If this is a database, I guess using separate fields would probably mean you could start do some more interesting things with search (search by decade or year, search by region or country, etc). But then I should note, databases and I don't always get on that well (cue nightmares about mysql/postgresql).

The big question, of course, is how much work it will take to tidy up the data...

Reply by TheChicagoWino, Nov 22, 2009.

I like the proposed style very much! The original style is more difficult to read...

Reply by GregT, Nov 24, 2009.

I agree with the sentiment, but the solution is a little tricky.

in one case, the first line is Vinho Regional. In another case, the first line is Le Cigar Volant. The region is listed later. So how would one sort through that? You need to list them more consistently - Egon Muller is a producer, not a region. I'd do the producer first, then the region, or the region first, then the producer, but I wouldn't break them up so arbitrarily.

Reply by dmcker, Nov 24, 2009.

Greg, you beat me to it! ;-) Saw this earlier, and had sentiments exactly like yours, but didn't have time to reply...

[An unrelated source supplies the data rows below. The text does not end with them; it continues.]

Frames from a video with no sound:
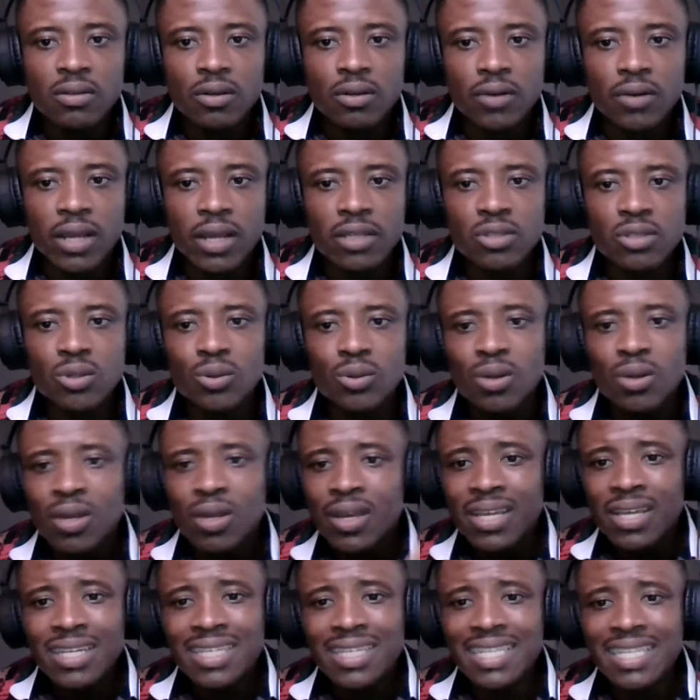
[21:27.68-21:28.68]
All right. So
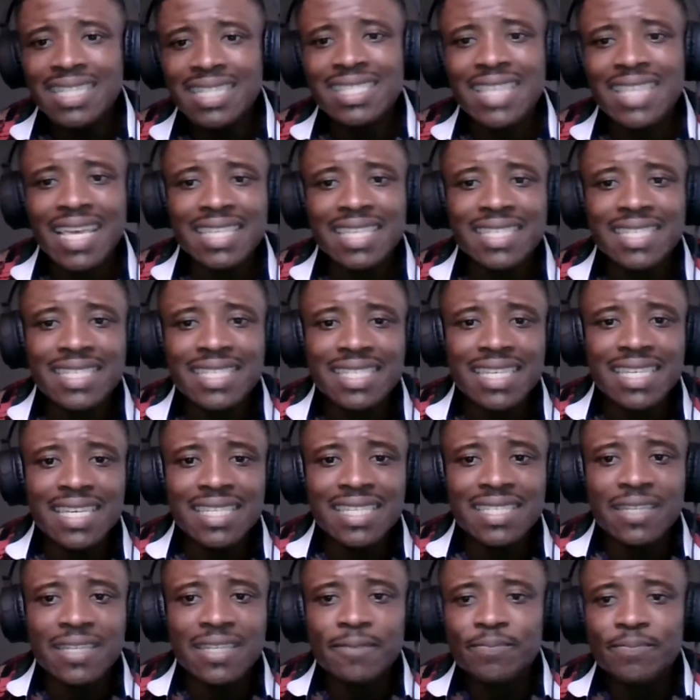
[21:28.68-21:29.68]
these days it's
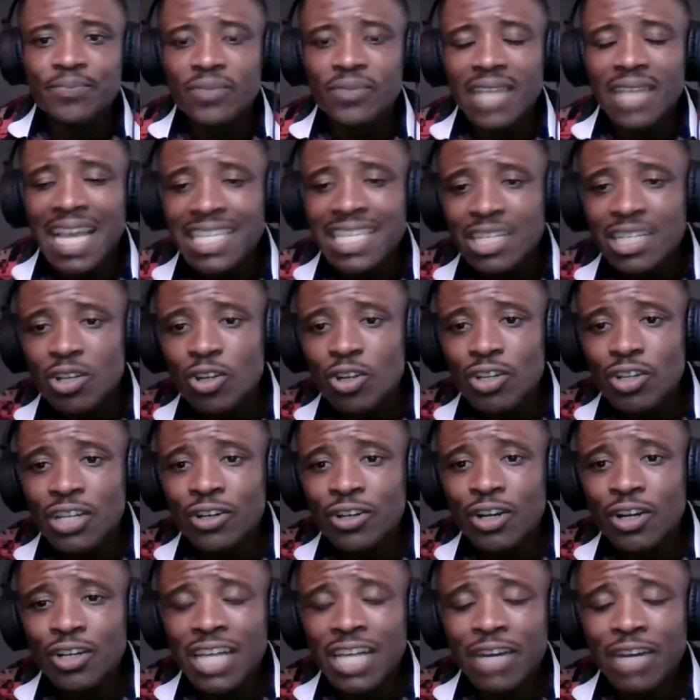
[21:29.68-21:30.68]
easy. As an
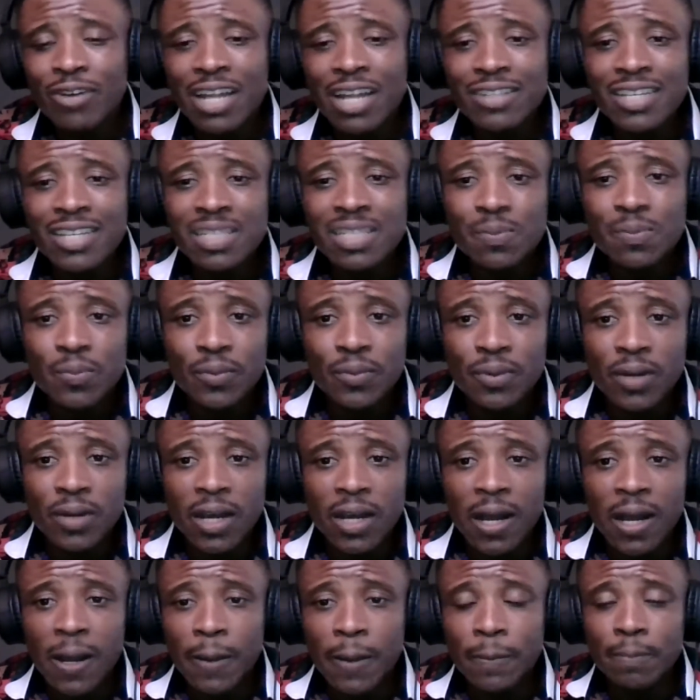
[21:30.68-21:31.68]
undergraduate
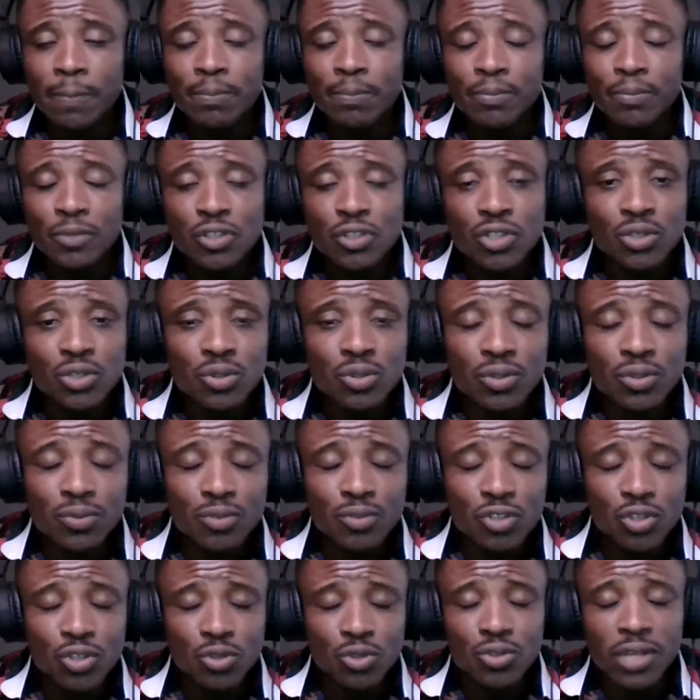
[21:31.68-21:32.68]
uh, stu
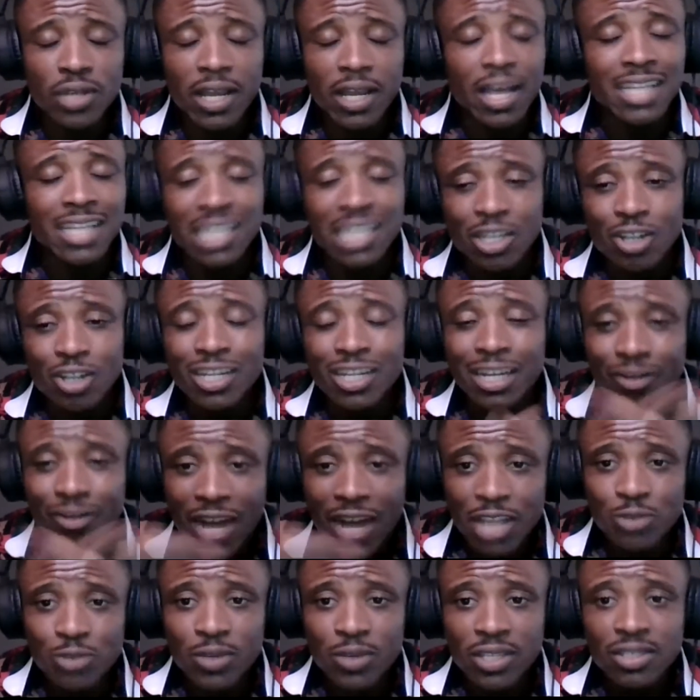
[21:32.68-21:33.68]
student, as an
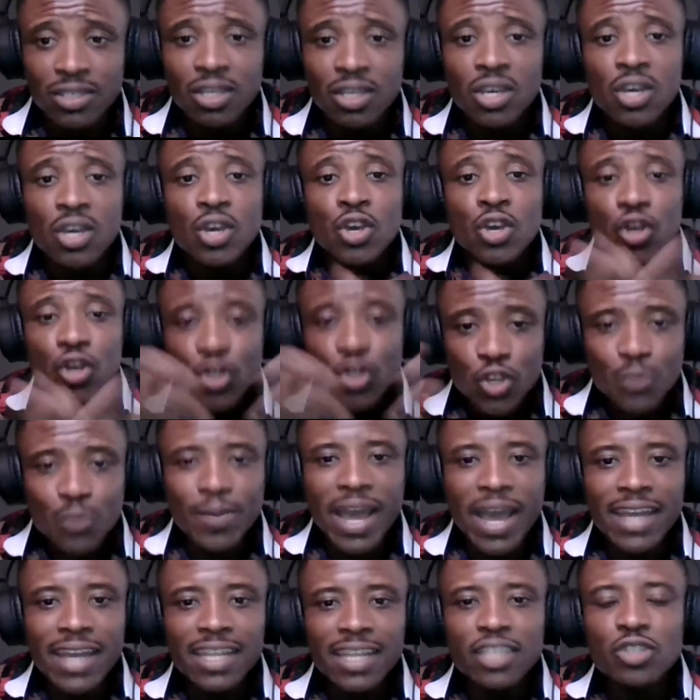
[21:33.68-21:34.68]
undergraduate, you
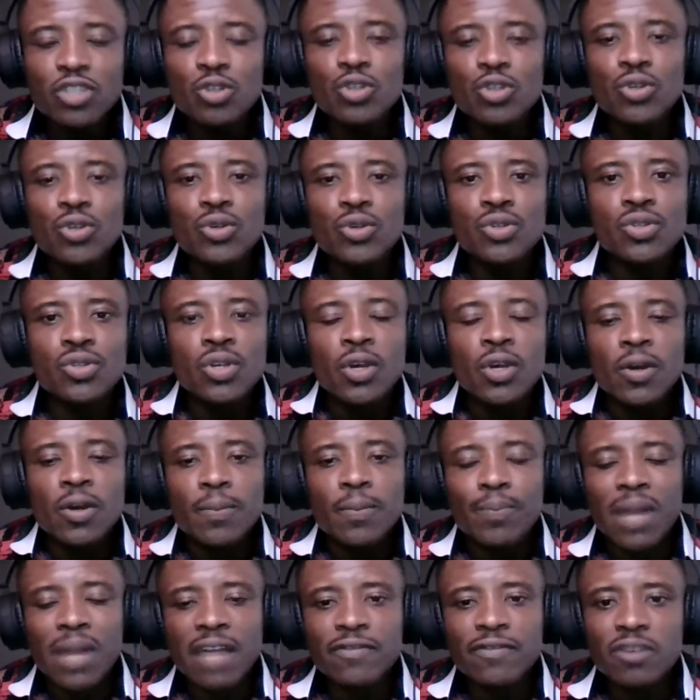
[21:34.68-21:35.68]
might need to use
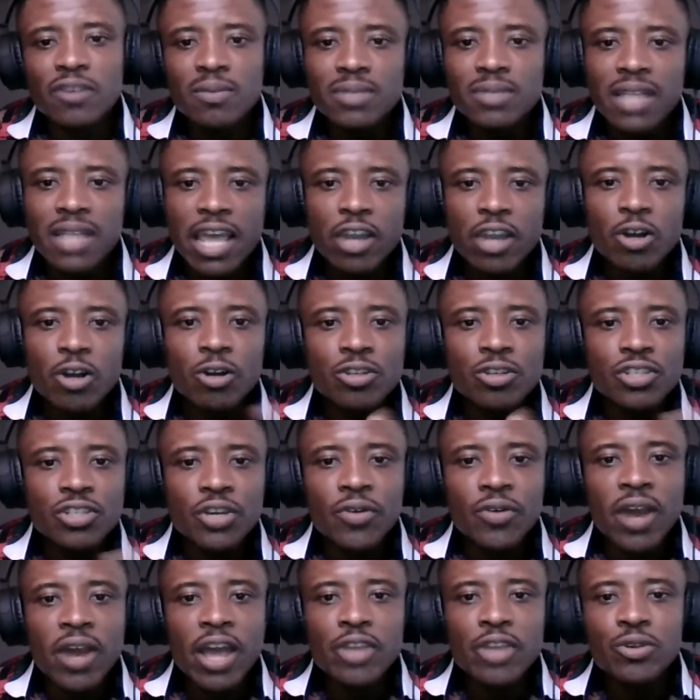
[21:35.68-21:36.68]
platforms like
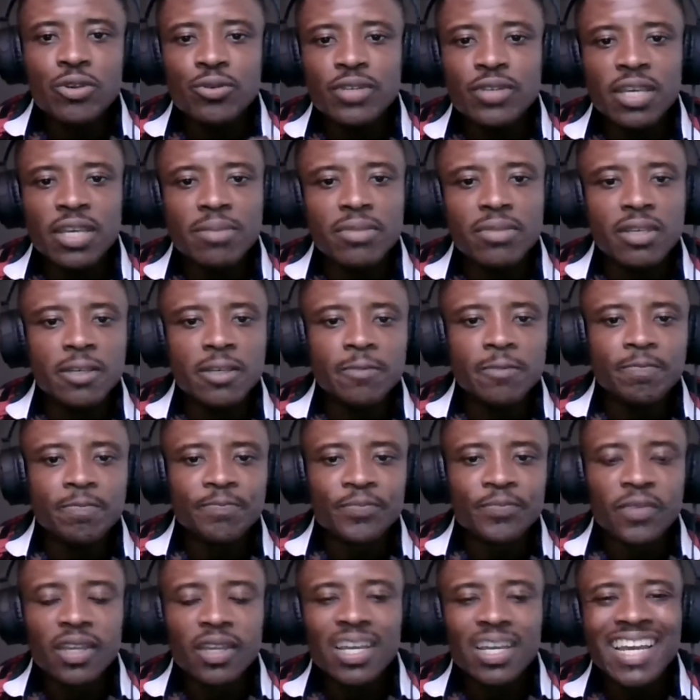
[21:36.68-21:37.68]
Coursera, Udemy,
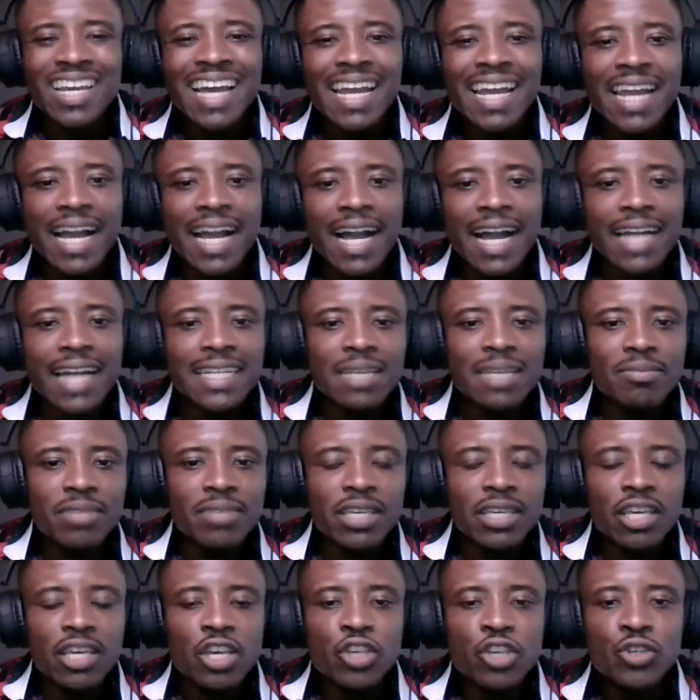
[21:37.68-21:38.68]
Khan
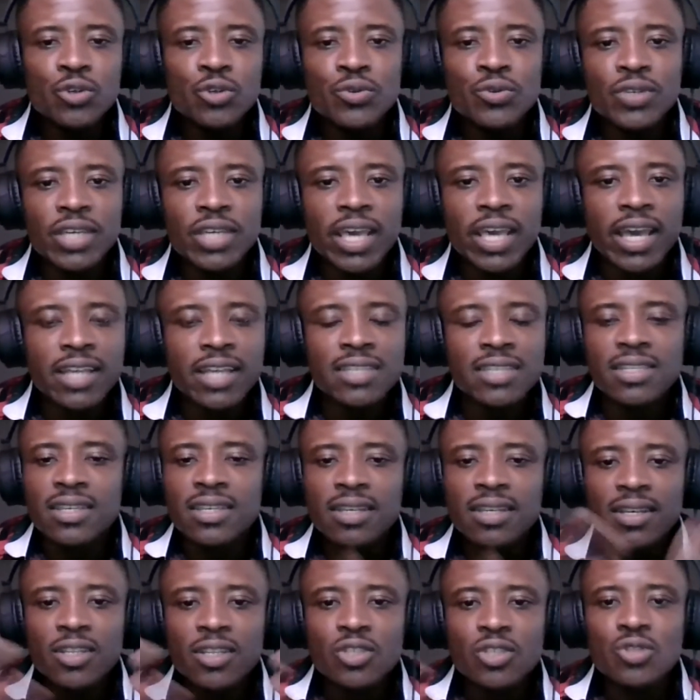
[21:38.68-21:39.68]
Academy, edX
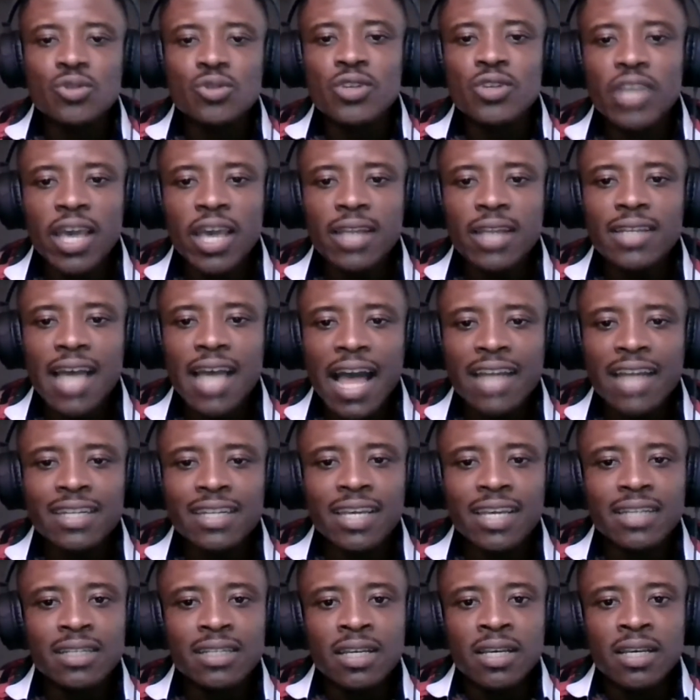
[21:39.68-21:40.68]
to get
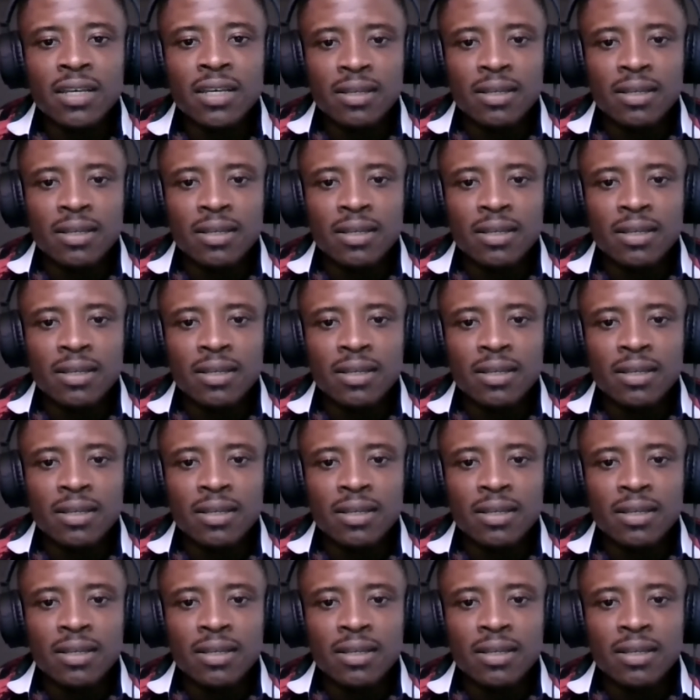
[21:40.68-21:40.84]
added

So crsh1976, can you separate wine name (whether a unique name created for the wine, a particular vineyard, chateau, bin #, what have), the maker, the region/DOC, and the region all into separate fields/lines? As penguinoid points out that would make your DB much more manipulable, and also any particular wine's description easier to decipher by novice or veteran alike, as per your original concern....

Reply by WineForNewbies2, Nov 25, 2009.

I concur--the proposed change will be a lot more helpful to customers as well as employees.

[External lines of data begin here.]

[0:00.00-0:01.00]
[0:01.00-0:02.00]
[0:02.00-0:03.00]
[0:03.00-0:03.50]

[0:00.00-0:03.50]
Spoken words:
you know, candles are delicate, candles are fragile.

Reply by penguinoid, Nov 26, 2009.

Somehow I didn't think of it last time, but (as noted by others) a separate field for region/DOC would be a good idea. Where this is the same as the wine name, this may seem a little redundant but even then it's still worth it.

Reply by GregT, Nov 27, 2009.

IN addition to what the others have said above, I'm looking at this again and I think there is another problem.

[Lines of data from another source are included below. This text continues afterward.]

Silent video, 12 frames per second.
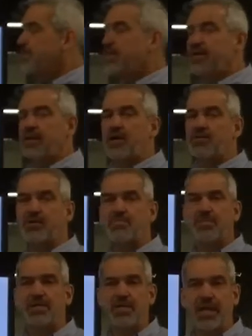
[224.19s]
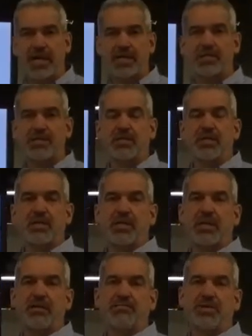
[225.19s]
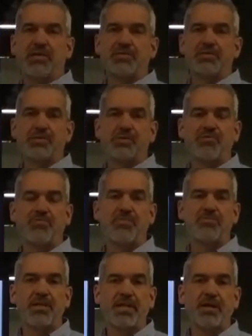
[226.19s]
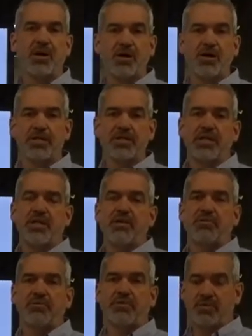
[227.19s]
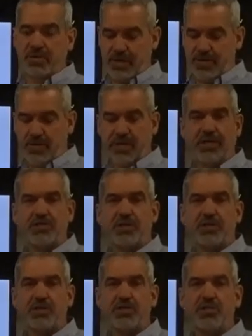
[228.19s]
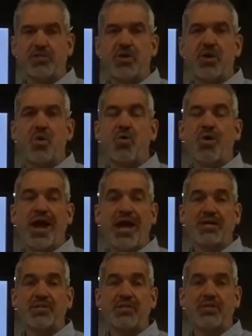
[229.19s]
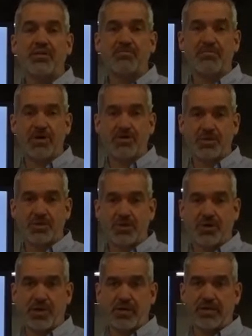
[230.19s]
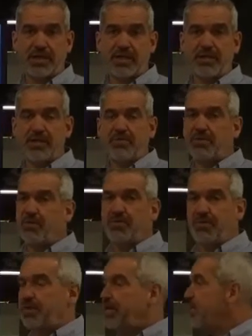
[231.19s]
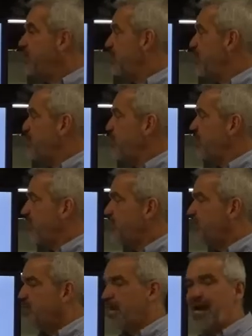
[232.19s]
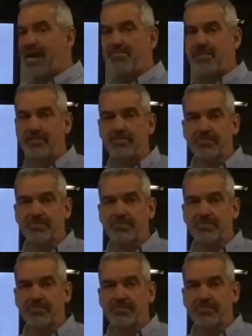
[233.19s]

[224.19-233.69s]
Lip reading: It also protects individuals from being hurt through either electrocution or accidental motor starting, okay? We don't want either one of those to happen.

Germany is 357,021 sq km, or 137,847 sq miles. California is 411,048 sq km, or 158,706 sq miles.

So California is to Germany as Mosel-Saar-Ruwer is to ?

Napa? Sonoma? Santa Barbara?

If you have a customer who isn't particularly knowledgeable, and the customer is interested in Germany, would he or she know to look in the Mosel? I think you need five categories in any order. Country, region, producer, wine, year.

You can tell your client that although it may be slightly more complicated for them initially, it will be FAR easier to search their database if they break things up. If I were a customer of theirs and I was interested in finding a wine from Portugal, I'd simply give up if I had to look thru their listing the way you've illustrated it. It seems no better than random listing of product. Your sentiments are exactly correct but you don't go far enough. Since you say you're not in the wine business yourself, I can tell you as someone who is that their current listing is just bewildering.

Your client is a wholesaler so you can explain that as they've probably already learned over the years, their customers have particular interests and also biases. If they are in an Italian area and want Italian wines, how would they begin to search for those? And if they're heavy on Tuscany and want something from another region, how would they find it? If they want a couple of wines from CA, how would they go about selecting? Big difference between Bonny Doon Big House Red and Pahlmeyer Proprietary Red.

If your client has a monopoly in the state, that figures. They can do as bad a job as they want and nobody can complain. If they are in a competitive state, they are crippling their sales.